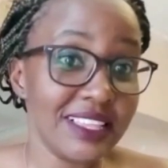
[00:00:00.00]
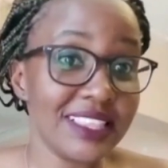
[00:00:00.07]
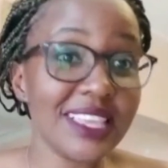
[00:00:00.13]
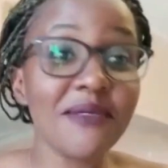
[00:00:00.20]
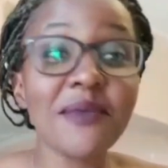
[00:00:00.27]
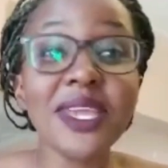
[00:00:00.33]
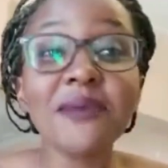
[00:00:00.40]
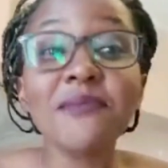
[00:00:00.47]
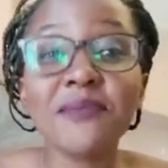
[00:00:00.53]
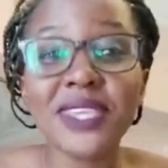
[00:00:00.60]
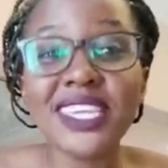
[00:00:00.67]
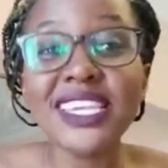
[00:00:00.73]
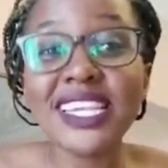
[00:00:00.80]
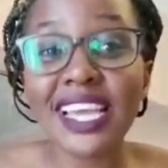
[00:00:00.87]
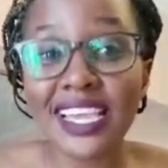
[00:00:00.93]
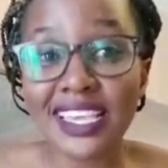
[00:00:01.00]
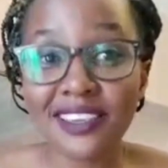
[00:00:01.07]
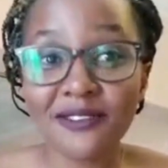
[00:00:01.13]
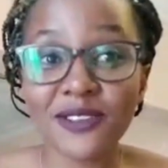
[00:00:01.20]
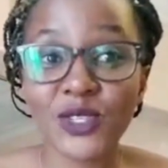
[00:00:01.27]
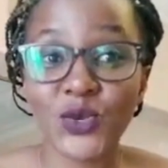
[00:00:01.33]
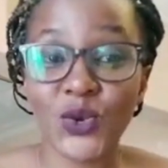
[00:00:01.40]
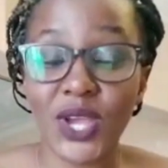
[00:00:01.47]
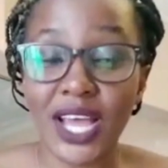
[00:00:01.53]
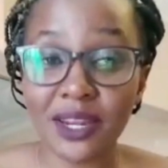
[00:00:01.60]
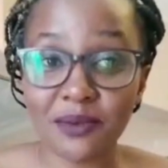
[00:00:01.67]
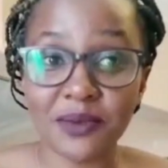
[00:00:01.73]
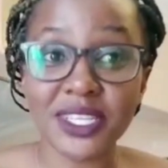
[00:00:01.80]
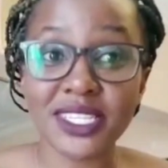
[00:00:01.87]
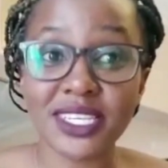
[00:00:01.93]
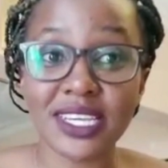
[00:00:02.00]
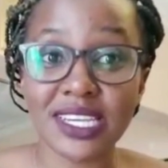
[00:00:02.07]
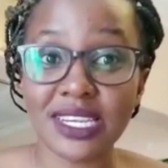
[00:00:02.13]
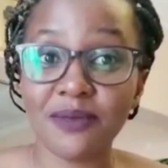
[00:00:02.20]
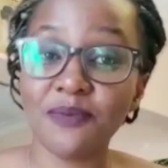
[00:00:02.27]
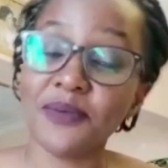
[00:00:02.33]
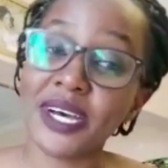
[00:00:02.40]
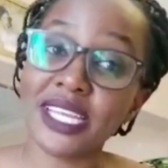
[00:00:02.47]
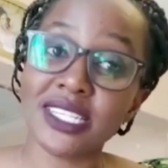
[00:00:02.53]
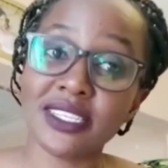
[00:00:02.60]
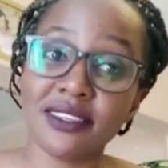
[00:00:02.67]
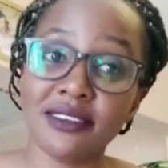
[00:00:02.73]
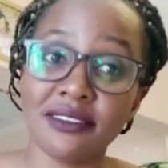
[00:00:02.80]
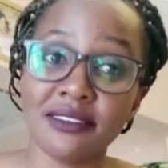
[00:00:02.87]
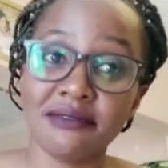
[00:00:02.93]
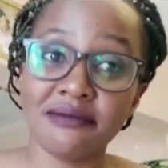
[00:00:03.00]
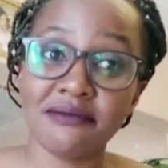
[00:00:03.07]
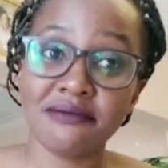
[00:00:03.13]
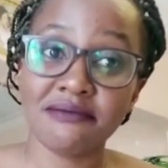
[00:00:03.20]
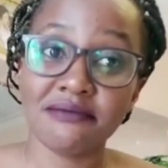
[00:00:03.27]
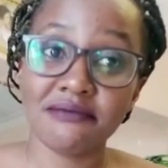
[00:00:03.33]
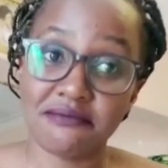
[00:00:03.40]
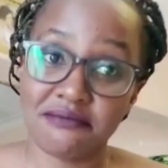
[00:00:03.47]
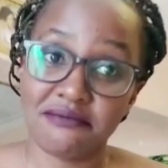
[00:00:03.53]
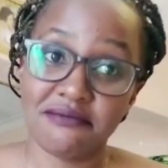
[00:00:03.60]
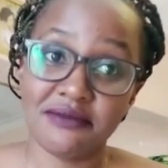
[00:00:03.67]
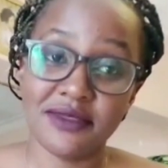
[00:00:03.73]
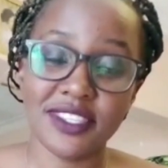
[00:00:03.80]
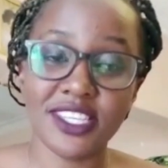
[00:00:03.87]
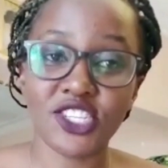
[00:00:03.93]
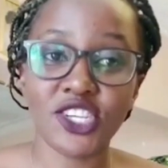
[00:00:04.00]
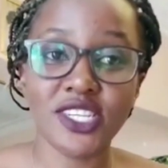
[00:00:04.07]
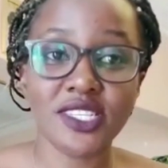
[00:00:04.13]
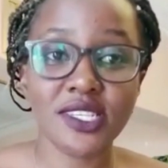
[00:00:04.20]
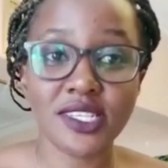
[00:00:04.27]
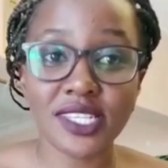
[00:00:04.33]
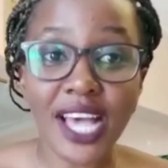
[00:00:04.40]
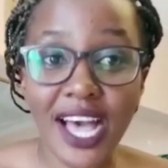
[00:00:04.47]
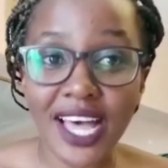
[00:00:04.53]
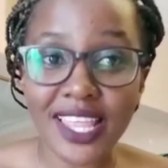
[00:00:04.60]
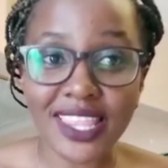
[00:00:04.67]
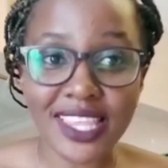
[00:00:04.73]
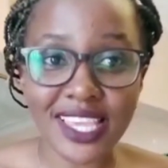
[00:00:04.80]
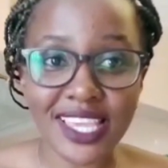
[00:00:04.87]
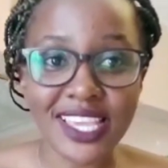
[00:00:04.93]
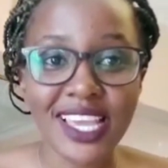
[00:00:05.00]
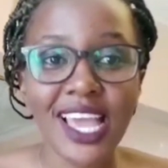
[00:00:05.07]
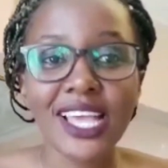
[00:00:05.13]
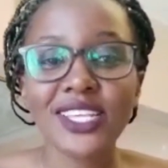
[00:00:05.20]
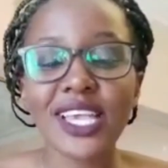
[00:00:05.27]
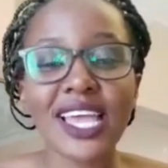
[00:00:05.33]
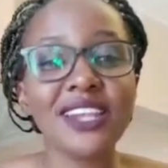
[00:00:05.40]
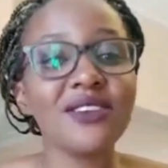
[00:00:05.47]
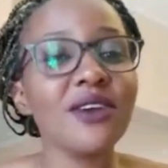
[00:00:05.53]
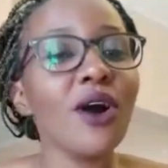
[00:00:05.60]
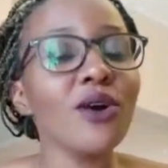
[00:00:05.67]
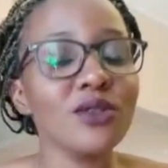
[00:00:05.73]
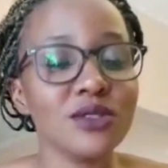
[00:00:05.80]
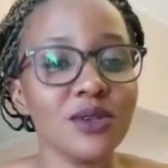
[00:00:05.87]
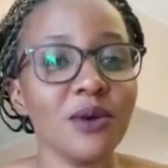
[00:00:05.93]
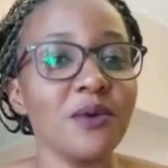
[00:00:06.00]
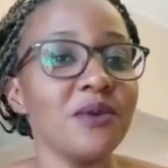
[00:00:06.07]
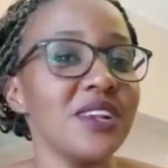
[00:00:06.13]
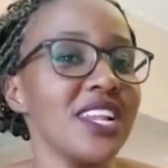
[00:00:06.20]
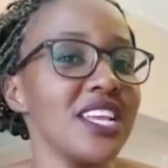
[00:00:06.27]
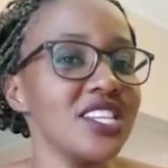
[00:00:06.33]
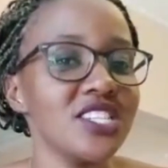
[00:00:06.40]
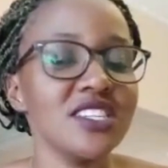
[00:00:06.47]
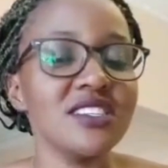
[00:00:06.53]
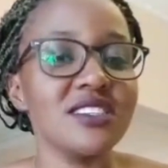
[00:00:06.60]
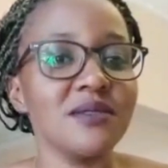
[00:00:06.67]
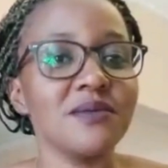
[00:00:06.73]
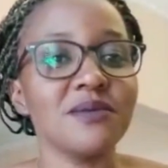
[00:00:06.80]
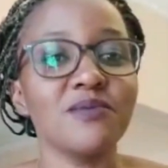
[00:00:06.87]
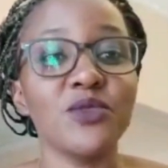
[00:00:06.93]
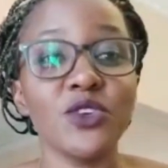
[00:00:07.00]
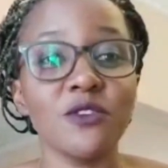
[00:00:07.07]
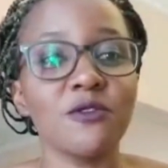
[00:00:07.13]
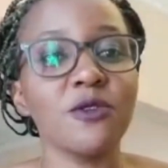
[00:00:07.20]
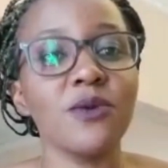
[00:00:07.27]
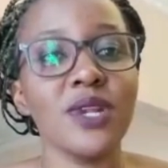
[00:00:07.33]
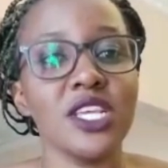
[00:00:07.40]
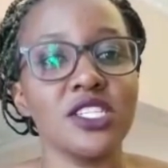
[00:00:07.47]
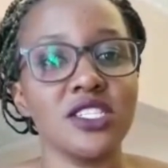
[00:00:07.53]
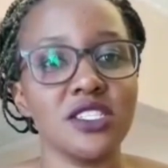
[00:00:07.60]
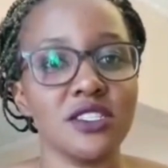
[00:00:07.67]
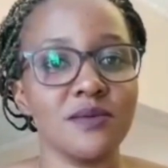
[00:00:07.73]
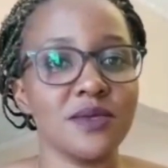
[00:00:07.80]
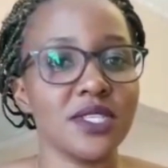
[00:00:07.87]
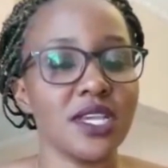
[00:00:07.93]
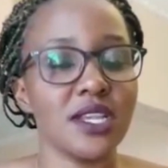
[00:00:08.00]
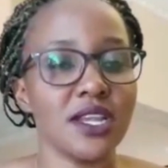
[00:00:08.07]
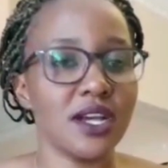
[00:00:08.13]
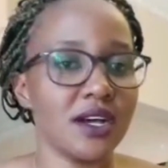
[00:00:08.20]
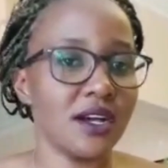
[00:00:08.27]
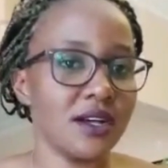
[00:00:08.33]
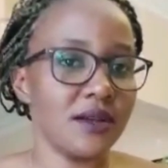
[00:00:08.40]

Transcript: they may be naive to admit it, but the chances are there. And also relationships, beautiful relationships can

——————

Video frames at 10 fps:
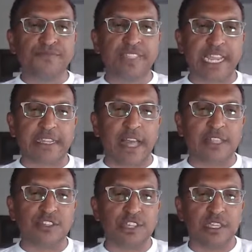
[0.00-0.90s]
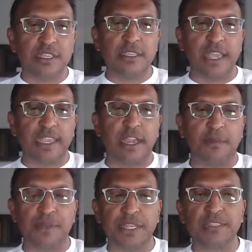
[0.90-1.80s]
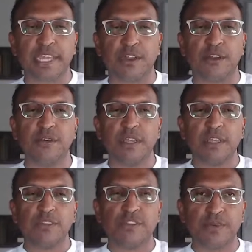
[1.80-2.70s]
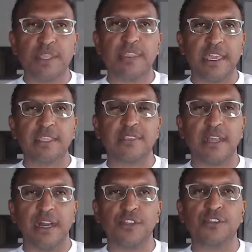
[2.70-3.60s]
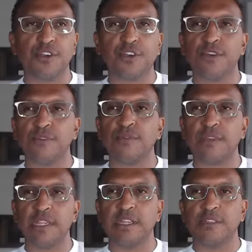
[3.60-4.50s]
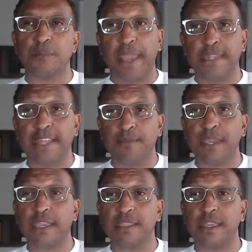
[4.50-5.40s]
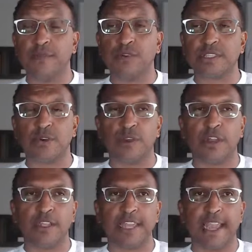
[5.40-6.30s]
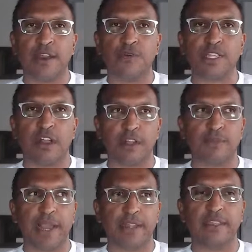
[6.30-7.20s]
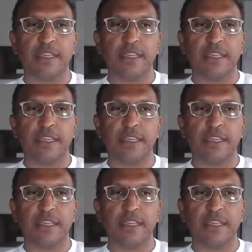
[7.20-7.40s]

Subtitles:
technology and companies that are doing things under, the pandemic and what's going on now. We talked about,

——————

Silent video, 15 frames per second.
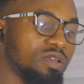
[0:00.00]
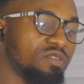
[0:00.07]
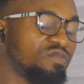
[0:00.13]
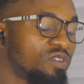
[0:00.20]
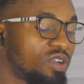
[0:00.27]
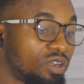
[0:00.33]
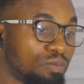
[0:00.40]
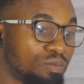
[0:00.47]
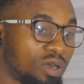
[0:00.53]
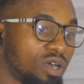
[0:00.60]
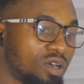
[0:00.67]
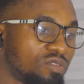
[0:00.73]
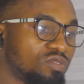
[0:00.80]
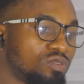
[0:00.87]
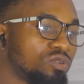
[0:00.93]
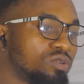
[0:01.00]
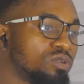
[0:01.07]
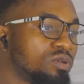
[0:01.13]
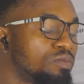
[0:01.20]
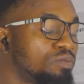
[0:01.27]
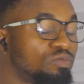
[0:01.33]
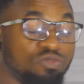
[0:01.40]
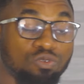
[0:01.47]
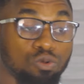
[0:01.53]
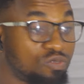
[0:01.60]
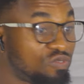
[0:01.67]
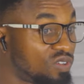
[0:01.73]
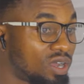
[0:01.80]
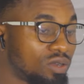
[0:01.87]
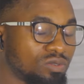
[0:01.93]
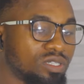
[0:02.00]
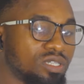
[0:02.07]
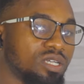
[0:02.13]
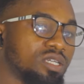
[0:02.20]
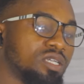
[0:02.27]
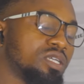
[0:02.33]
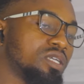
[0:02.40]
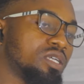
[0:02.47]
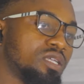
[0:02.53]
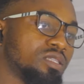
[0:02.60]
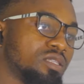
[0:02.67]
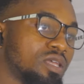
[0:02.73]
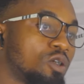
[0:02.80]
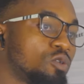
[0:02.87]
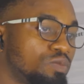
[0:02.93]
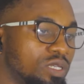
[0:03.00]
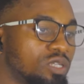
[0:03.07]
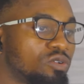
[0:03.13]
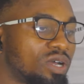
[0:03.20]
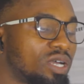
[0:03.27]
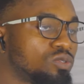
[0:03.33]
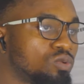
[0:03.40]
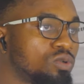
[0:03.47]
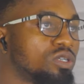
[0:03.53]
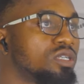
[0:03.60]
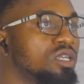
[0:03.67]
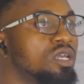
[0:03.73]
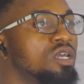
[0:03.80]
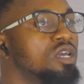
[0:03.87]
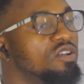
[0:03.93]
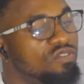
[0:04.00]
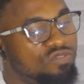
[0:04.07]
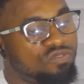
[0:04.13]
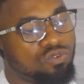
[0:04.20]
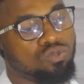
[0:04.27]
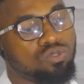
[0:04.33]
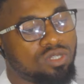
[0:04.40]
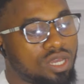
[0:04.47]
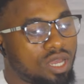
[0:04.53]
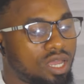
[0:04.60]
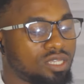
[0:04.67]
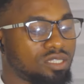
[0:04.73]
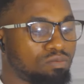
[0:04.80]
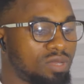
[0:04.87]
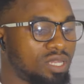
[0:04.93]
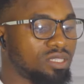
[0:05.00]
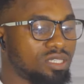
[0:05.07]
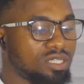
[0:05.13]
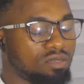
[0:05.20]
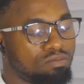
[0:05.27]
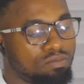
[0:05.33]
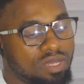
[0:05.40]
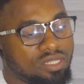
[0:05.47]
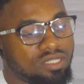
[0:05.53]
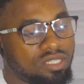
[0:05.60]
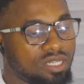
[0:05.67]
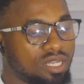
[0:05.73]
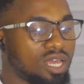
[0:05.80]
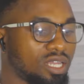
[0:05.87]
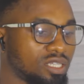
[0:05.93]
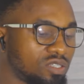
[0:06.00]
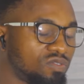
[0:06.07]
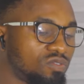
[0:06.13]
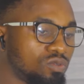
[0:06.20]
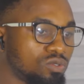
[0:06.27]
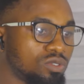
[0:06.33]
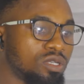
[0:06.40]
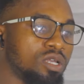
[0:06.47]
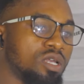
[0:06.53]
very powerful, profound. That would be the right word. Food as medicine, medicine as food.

——————

*ASSIGNED TASK:* Find the lines above with the word "frames". Copy them out.

*ANSWER FOR THIS EXERCISE:*
Video frames at 10 fps:
Silent video, 15 frames per second.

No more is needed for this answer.